- Pendleton Heights Location in Missouri
- Coordinates: 39°06′36″N 94°33′16″W﻿ / ﻿39.11000°N 94.55444°W
- Country: United States
- State: Missouri
- County: Jackson
- City: Kansas City
- Website: phkc.org

= Pendleton Heights, Kansas City =

Neighborhood of Kansas City, Missouri

Pendleton Heights is a historic neighborhood in Kansas City, Missouri, United States. It is near the downtown highway loop, between Paseo and Chestnut Trafficway to the west and east, and Independence Avenue and Cliff Drive to the south and north.

As a historic district of Kansas City, Pendleton Heights is the second oldest specifically residentially-designed neighborhood, after Quality Hill. It is Kansas City's first developed suburb, platted in the late nineteenth century from what had been the 200 acre Jones Farm.

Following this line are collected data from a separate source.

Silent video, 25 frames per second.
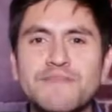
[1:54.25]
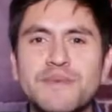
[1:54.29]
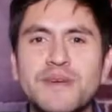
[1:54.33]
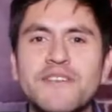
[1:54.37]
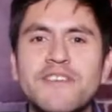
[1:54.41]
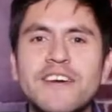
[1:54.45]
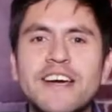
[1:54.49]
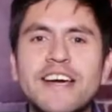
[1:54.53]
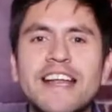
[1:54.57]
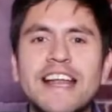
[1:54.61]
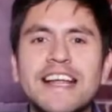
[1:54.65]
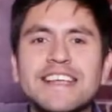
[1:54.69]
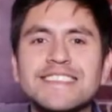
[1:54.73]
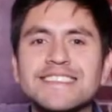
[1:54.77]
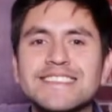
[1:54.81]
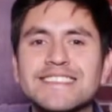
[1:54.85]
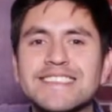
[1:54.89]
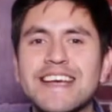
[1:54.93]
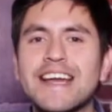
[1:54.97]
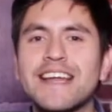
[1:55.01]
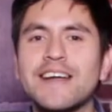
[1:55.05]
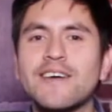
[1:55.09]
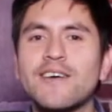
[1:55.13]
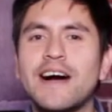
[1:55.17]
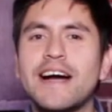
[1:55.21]
prevé
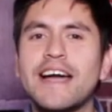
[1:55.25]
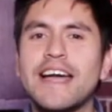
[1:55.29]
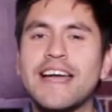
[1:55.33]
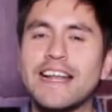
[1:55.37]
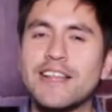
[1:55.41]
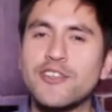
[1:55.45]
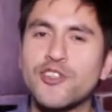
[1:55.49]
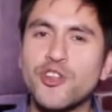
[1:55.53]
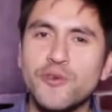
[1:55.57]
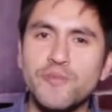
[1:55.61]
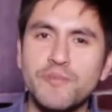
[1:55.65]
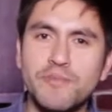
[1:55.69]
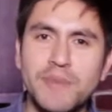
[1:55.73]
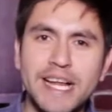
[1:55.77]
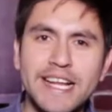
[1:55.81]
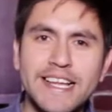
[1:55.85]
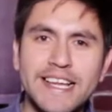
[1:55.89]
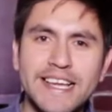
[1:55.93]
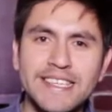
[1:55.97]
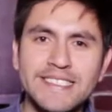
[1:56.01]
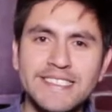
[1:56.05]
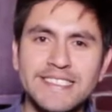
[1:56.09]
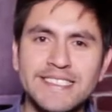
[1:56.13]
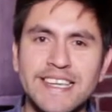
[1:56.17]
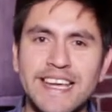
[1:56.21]
lanzar el
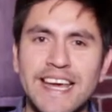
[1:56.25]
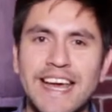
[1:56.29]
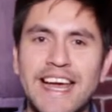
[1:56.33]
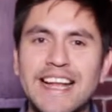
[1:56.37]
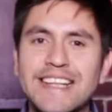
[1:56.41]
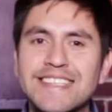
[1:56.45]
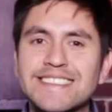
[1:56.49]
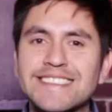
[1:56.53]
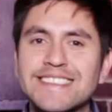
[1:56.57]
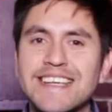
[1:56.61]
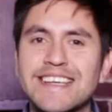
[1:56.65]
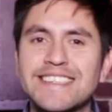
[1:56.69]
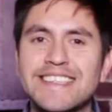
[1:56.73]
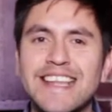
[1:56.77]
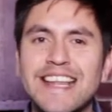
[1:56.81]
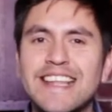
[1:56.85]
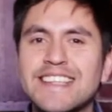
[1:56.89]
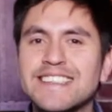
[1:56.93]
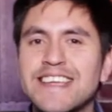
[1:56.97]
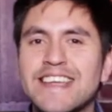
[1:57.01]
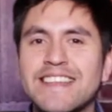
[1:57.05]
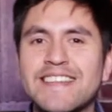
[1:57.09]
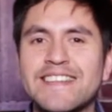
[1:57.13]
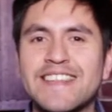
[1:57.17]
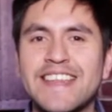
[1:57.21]
2015 el
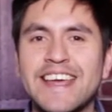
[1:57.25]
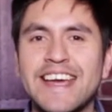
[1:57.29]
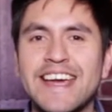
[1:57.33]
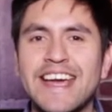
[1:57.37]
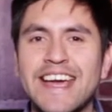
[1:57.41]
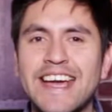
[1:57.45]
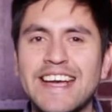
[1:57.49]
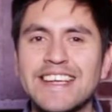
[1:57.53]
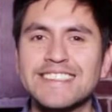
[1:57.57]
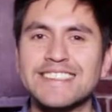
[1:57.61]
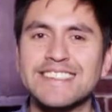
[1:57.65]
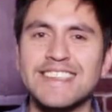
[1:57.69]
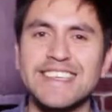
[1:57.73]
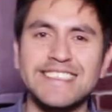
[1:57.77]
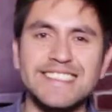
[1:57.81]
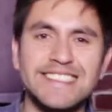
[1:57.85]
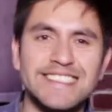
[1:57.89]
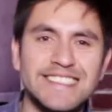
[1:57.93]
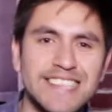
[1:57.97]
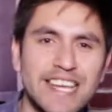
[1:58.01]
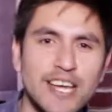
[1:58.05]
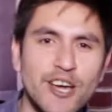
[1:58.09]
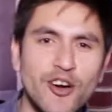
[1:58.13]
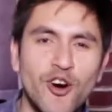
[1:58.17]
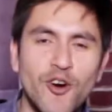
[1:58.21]
satélite
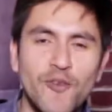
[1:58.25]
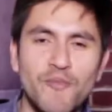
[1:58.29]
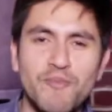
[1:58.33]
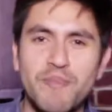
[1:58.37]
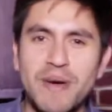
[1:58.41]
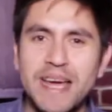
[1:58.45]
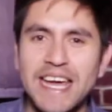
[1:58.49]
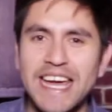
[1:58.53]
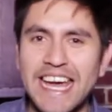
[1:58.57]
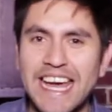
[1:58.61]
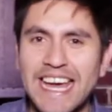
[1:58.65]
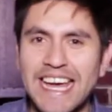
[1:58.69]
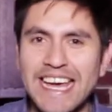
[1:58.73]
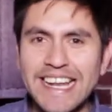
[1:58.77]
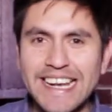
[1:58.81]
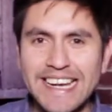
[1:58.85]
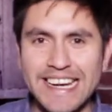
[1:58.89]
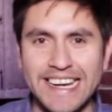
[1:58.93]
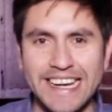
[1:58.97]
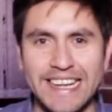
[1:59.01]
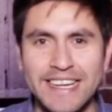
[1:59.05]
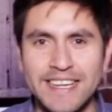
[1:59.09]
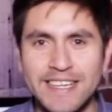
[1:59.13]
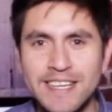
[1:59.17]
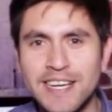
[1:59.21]

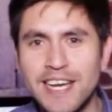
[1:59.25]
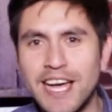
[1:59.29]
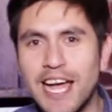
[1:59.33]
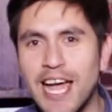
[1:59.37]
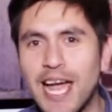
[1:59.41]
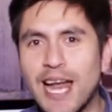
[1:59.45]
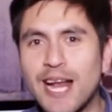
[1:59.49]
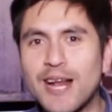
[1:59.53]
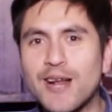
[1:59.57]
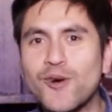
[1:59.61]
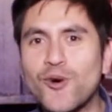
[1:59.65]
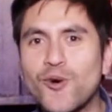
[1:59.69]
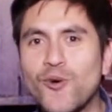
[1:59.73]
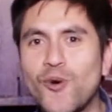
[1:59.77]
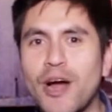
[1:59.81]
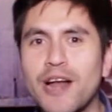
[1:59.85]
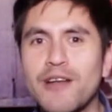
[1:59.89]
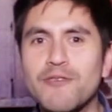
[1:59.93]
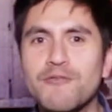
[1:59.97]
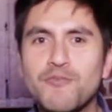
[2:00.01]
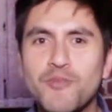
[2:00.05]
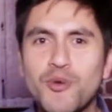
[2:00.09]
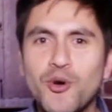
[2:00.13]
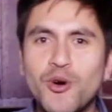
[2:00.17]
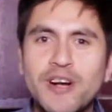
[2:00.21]
DSCOBR, el
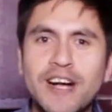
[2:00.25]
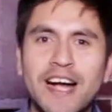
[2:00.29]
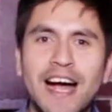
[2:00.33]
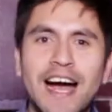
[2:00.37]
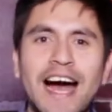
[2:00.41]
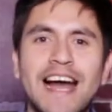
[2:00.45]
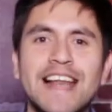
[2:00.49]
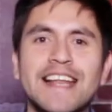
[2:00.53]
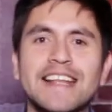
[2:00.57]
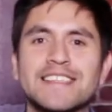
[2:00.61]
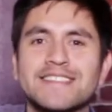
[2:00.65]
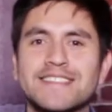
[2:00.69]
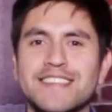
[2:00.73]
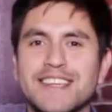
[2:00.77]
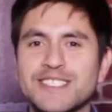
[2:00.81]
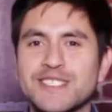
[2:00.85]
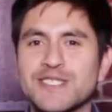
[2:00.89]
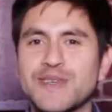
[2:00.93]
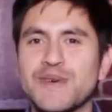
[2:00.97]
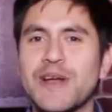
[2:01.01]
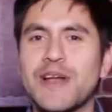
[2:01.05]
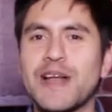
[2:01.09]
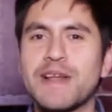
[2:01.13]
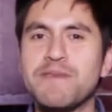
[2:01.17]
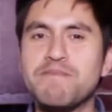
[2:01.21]
cual busca alertar
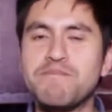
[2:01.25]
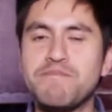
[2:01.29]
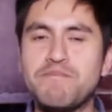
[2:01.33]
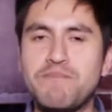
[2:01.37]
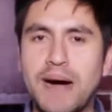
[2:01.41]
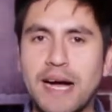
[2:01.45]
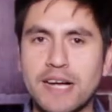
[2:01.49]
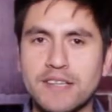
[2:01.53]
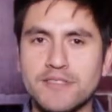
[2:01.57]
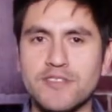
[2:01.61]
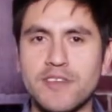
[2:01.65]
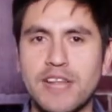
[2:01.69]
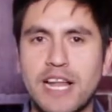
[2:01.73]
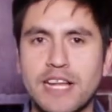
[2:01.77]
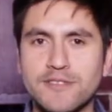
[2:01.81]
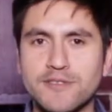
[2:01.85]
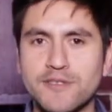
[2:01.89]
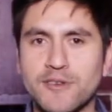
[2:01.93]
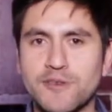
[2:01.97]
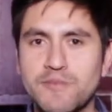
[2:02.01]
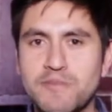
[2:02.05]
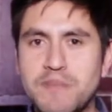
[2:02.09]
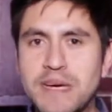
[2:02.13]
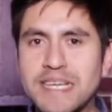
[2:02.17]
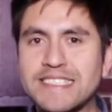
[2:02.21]
sobre el impacto de las
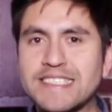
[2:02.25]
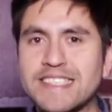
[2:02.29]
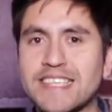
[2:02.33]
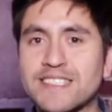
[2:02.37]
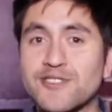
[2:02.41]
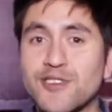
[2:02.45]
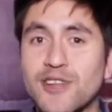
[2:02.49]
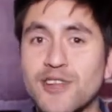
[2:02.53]
tormentaslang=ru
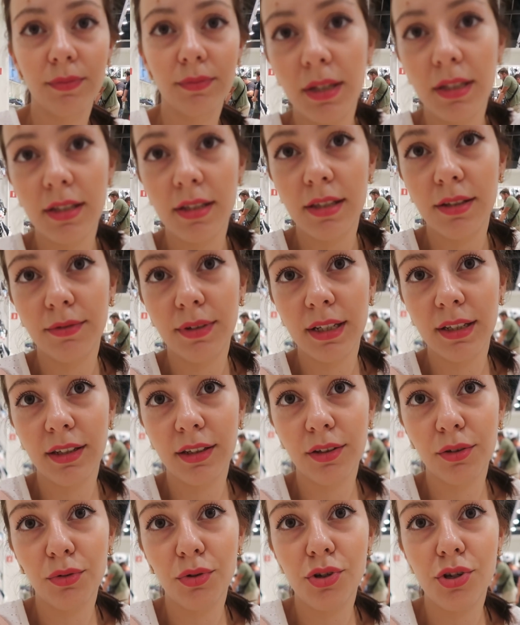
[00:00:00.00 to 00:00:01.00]
Мне, кстати, в
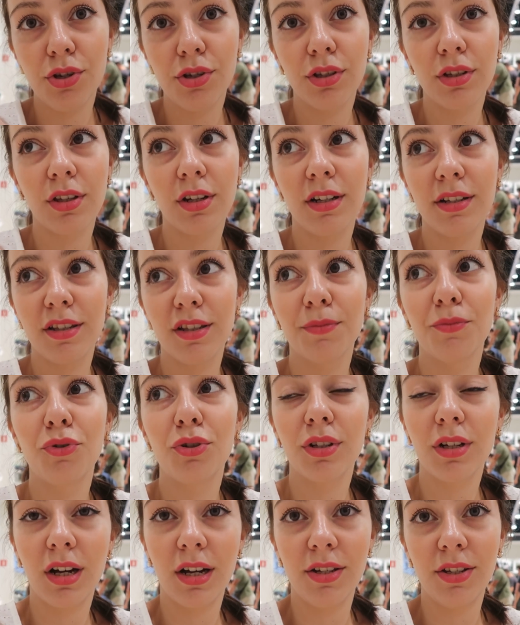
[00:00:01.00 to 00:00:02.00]
Айкике очень сильно нравится
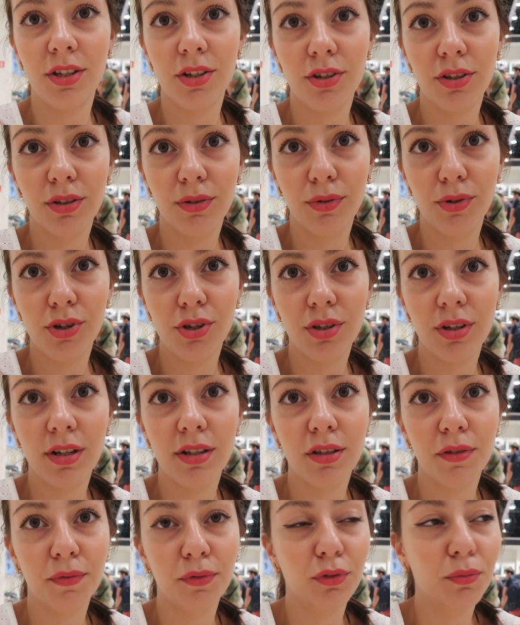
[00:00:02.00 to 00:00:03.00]
мужская одежда. Очень
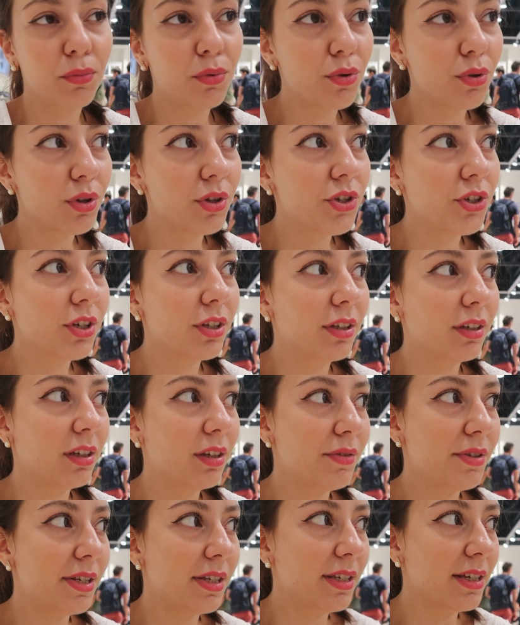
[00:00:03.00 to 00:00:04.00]
нравятся футболочки,
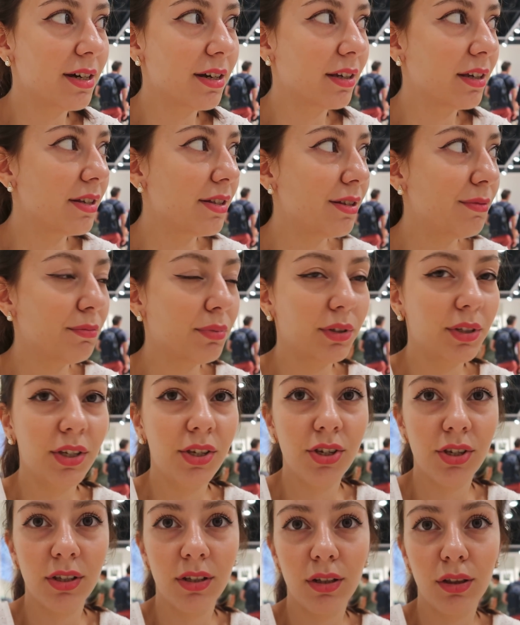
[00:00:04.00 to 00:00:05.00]
такие все яркие,
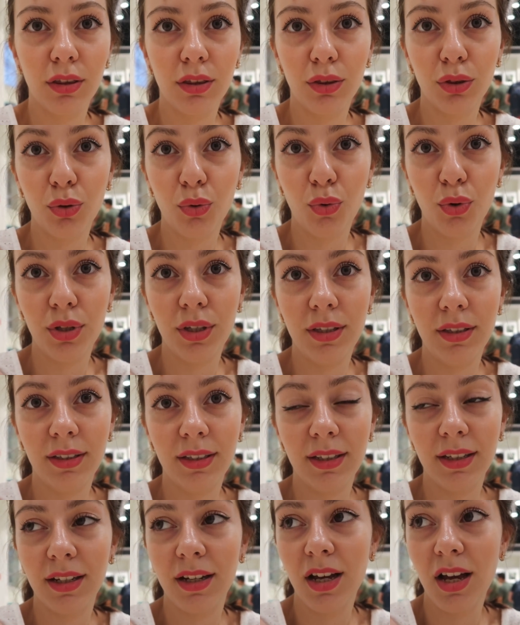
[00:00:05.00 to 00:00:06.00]
симпатичные,
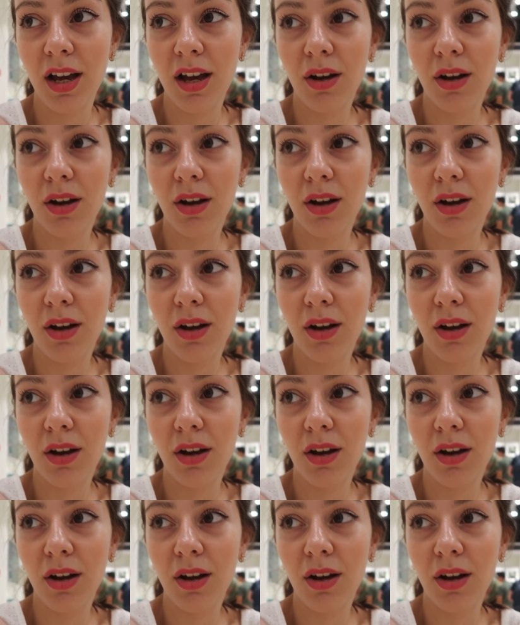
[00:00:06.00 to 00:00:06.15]
тоненькие.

The neighborhood has three city parks (North Terrace Park, Independence Plaza Park, and Maple Park), the original city reservoir, one of the two nationally listed urban scenic byways, and the largest number of true Victorian homes in the city. Architectural styles include "Traditional Victorian", American Craftsman, American Foursquare, Italianate, Eastlake, Shingle-Style, Richardsonian Romanesque, "Folk Victorian", "Kansas City Shirtwaist", Beaux Arts, and grand Queen Anne. Tiffany Castle is a 1909 landmark home on the bluffs overlooking the East Bottoms and the Missouri River below. The Philip E. Chappell house at 1836 Pendleton Avenue entered the National Register of Historic Places in 1990.

The Pendleton Heights Community Garden was launched in early 2013. This project is in partnership with PHNA, Kansas City Community Gardens, and MU Extension. Residents can lease plots for personal gardening or can work in community plots in exchange for a share of the harvest. In 2013, PHNA and KC Parks & Recreation planned an orchard on the vacant lot at Lexington and Montgall, to provide fresh fruit and nuts. The selected tree varieties have been grown in Northeast Kansas City since 1860, including peach, apple, fig, pecan, pawpaw, and serviceberry. Jerusalem Farm is a Catholic intentional community, offering weekly residential curbside composting.

Schools include Scuola Vita Nuova Charter School, Garfield Elementary School, and Kansas City University of Medicine and Biosciences.

The annual Holiday Homes Tour and Artist Market is on the first Saturday of December. Select Victorian homes decorated for the holiday season are open for tour, and neighborhood artist booths have items for sale.

In 2013, Pendleton Heights was featured by This Old House as one of the "Best Old House Neighborhoods in the US".